Ms Steiner married Happold, a former Guardian journalist who now runs a video production agency, in 2006. In addition to her husband, survivors include two sons, George and Ben; his parents; a brother; and a sister.
Before beginning her cancer treatments, Ms Steiner began researching a potential novel based on the life of Bernard Spilsbury, a British pathologist and pioneer of modern forensics. This project was put on hold during her chemotherapy and radiotherapy treatments, when reading became a ‘lifeline’ as she turned to books about mortality, grief and cancer, while isolated at home. home amid the coronavirus pandemic.

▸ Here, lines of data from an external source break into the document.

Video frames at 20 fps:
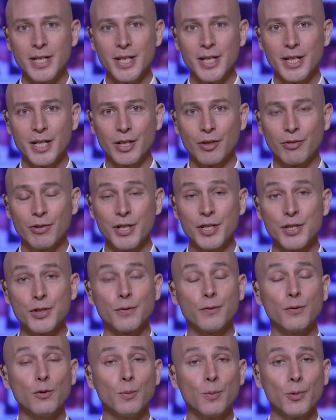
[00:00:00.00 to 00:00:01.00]
increased to
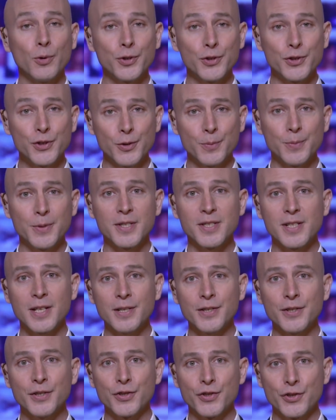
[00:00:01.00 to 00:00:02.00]

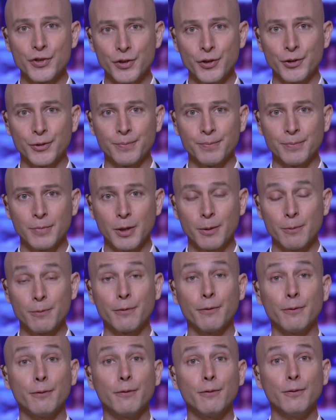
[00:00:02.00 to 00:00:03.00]
4.2% in June, up
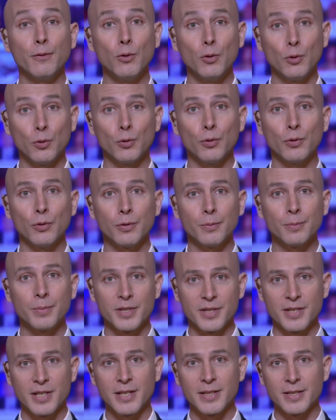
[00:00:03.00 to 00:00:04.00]
from 4%
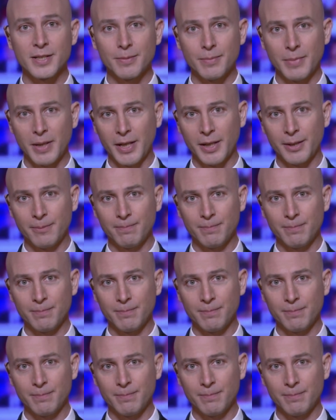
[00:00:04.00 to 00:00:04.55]
in May.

“It behooves writers to make sense of the terror of illness,” she wrote in a 2020 essay for the Guardian, “because the people who suffer – the lonely, sick and bereaved – need the comfort that stories provide, to see their suffering reflected in the suffering of the characters. I’m not sure I want to read confinement novels: it’s already hard enough to live it. There are now 35,000 additional bereaved individuals or families. This seems to be a more pressing need: to talk about mourning.